サルコペニア、ロコモティブ症候群、そしてフレイル

2021-05-27
内科領域においては、メタボの治療や管理を行うことは重要であり、将来的な心血管イベントや、脳梗塞などの動脈硬化症を予防する観点においては、特に30-60歳代からの予防管理を行うことが重要と考えます。しかし、いくらメタボの管理を十分に行っていても、転倒して骨折したり、寝たきりになってしまっては決して有意義な人生を送っているとは言えません。
 私は、生活習慣病管理と同等レベルに、運動器機能を維持することが重要であると考えています。いわゆるメタボとロコモは表裏一体であり、一括管理することが大切です。

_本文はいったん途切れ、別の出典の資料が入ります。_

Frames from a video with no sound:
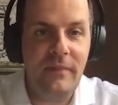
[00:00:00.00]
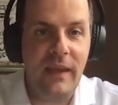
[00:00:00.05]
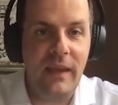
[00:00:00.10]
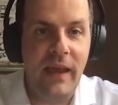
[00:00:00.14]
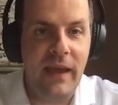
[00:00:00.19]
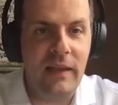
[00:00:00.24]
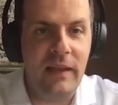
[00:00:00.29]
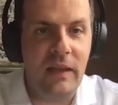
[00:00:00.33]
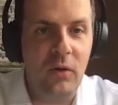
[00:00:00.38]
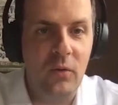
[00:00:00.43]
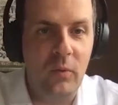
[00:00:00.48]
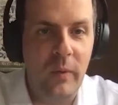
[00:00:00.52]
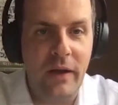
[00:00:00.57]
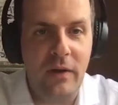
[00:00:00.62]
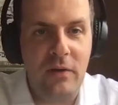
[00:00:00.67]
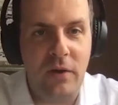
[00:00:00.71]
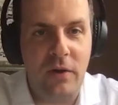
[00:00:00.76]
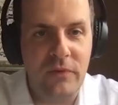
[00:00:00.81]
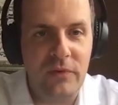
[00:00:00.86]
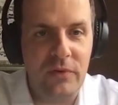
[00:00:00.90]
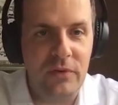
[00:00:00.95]
Hello,
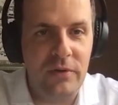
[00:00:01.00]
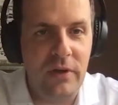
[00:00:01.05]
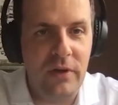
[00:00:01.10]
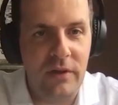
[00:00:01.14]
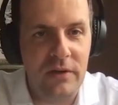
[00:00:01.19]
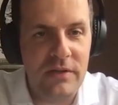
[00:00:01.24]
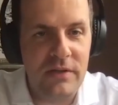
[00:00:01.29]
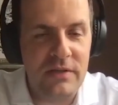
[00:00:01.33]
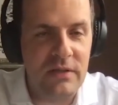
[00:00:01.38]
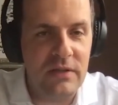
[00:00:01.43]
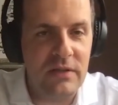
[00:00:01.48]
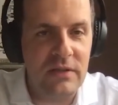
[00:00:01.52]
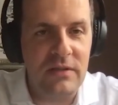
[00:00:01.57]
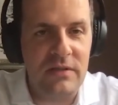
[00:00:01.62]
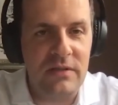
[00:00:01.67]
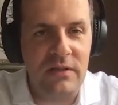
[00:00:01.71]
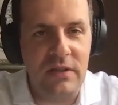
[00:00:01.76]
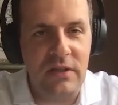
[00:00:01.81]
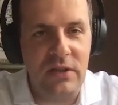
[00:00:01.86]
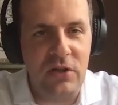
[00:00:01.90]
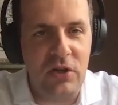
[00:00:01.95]
welcome to another
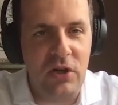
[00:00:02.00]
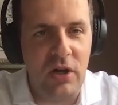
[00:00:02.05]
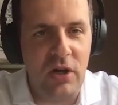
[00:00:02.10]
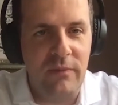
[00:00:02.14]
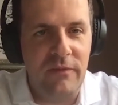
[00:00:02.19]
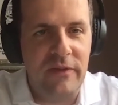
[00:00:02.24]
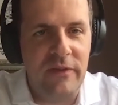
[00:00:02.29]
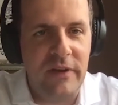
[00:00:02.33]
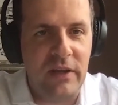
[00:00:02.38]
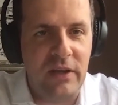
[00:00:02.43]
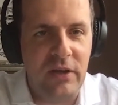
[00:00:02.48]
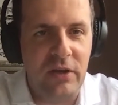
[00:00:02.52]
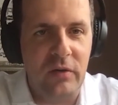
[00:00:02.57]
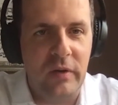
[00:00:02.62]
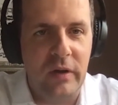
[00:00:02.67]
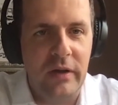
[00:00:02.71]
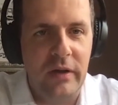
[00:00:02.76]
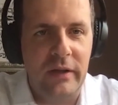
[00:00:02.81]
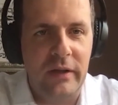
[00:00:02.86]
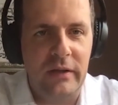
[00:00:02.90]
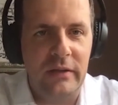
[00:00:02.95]
Cities of Europe video
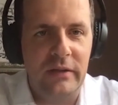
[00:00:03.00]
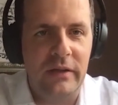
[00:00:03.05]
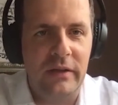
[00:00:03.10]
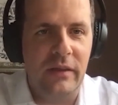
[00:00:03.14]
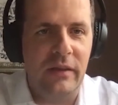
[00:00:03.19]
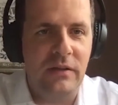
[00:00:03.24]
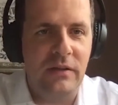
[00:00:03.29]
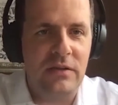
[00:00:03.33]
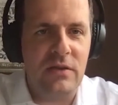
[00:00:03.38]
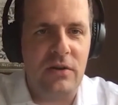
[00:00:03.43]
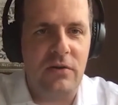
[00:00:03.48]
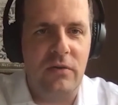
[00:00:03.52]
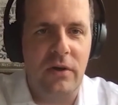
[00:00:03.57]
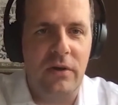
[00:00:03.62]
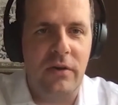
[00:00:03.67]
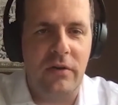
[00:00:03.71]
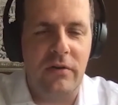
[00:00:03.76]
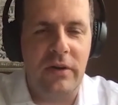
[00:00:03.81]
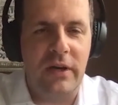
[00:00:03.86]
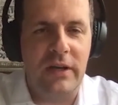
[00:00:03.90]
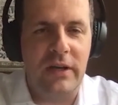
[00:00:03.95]
in this
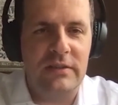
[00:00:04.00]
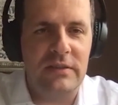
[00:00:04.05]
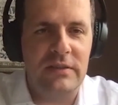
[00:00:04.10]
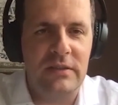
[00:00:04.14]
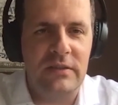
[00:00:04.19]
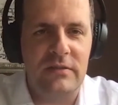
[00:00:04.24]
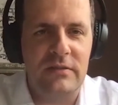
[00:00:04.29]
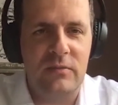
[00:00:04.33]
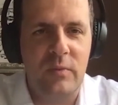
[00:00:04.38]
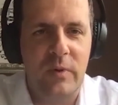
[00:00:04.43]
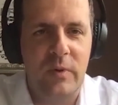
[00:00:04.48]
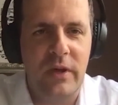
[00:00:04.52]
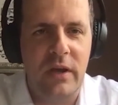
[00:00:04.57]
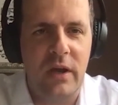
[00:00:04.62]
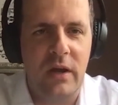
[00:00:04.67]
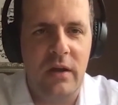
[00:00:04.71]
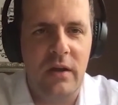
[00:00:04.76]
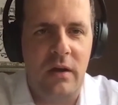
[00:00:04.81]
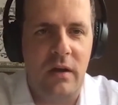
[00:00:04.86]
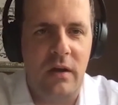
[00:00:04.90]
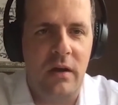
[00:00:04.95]
Corona crisis.
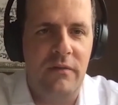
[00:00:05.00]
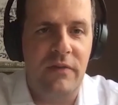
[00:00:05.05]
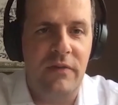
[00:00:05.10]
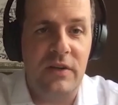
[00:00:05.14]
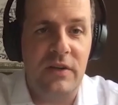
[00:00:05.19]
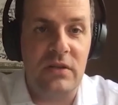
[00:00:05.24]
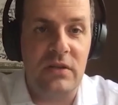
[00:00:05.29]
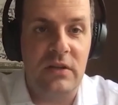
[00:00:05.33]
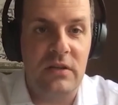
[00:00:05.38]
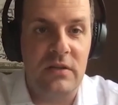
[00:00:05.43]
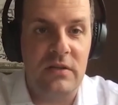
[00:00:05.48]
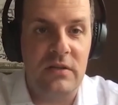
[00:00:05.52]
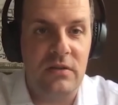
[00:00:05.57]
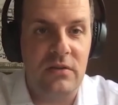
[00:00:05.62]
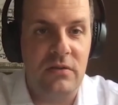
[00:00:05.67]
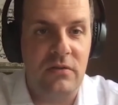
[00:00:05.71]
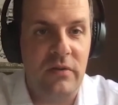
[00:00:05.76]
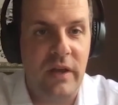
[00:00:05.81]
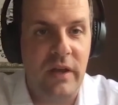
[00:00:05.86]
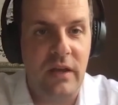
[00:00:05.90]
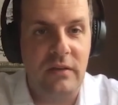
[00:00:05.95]
Our vision is to
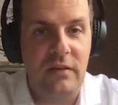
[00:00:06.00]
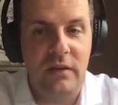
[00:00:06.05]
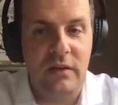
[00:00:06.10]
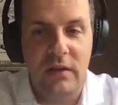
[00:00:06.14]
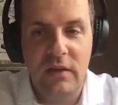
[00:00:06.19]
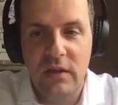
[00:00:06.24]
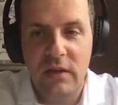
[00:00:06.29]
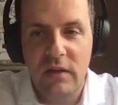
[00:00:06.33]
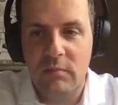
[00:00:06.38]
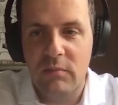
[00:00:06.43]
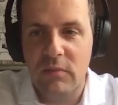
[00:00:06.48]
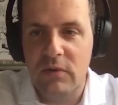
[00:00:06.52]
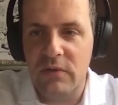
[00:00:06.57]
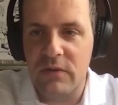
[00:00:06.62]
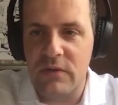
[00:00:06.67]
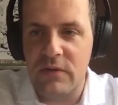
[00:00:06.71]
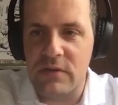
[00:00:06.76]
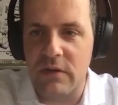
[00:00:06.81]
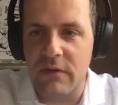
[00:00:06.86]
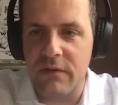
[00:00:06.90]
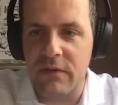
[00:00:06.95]
create
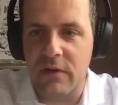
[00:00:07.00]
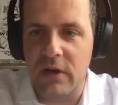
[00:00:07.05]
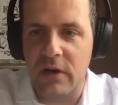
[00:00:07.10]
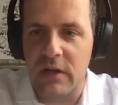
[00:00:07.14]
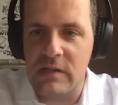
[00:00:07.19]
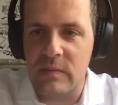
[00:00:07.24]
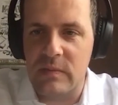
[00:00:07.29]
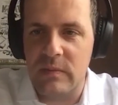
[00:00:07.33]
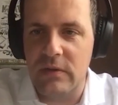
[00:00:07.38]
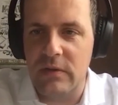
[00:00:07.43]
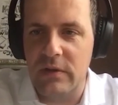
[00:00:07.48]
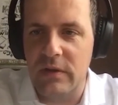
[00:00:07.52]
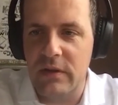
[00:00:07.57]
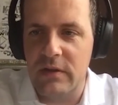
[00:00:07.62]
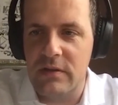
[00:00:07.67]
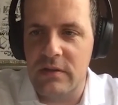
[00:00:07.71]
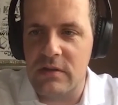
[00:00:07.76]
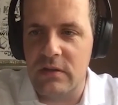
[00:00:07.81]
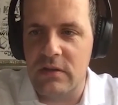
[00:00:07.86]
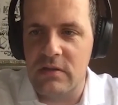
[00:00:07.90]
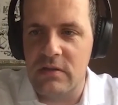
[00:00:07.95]
movements of the gospel in the
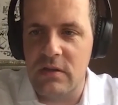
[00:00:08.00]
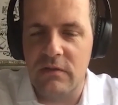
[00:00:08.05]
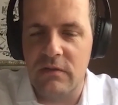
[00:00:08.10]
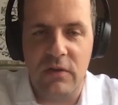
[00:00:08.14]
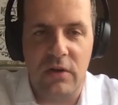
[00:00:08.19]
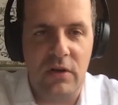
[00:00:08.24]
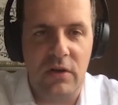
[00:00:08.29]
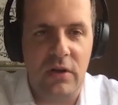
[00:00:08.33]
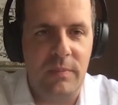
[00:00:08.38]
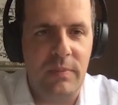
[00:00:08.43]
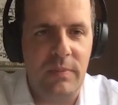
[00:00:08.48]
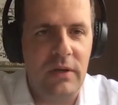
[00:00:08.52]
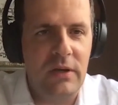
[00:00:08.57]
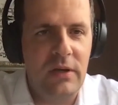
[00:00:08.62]
cities of Europe.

 筋肉量をみても、標準値(健常者)は50歳を超えると急激に筋肉量が減少します。メタボリック症候群の一つである脂肪肝患者はさらに深刻で、健常者と比べてさらに10歳若い40歳代からすでに筋肉量の低下がみられています。
40代からの早い段階で、メタボの予防と同時に、ロコモ対策を打つことが、長寿の秘訣ではないでしょうか。そこで当クリニックでは、米国Hologic社のHorizon Ci(X線骨密度測定装置)を導入し、ロコモ対策としての骨粗鬆症診断に力を入れています。
 “加齢に伴う予備能力低下のため、ストレスに対する回復力が低下した状態”を“フレイル”と呼ばれ、身体的フレイルの原因疾患として、サルコペニア(骨格筋量や質の低下)が主体であると考えられています。しかし実際には転倒・骨折といった骨・関節疾患が介護を要する主要要因となっているのは明らかです。一方で、ロコモという概念が日本整形外科学会から提唱され、その定義は運動器障害によって移動機能の低下を来たした状態とされています。高齢者の衰えを全人的に把握するためには、運動器疾患全体を身体的フレイルの主要な原因して位置づけ、ロコモ予防こそが身体的フレイル予防に繋がることを十分に理解する必要です。
当クリニックは、メタボと同時に、ロコモに目をやり、加齢による衰えを全人的なアプローチから予防していく、日本で初めてのクリニックです。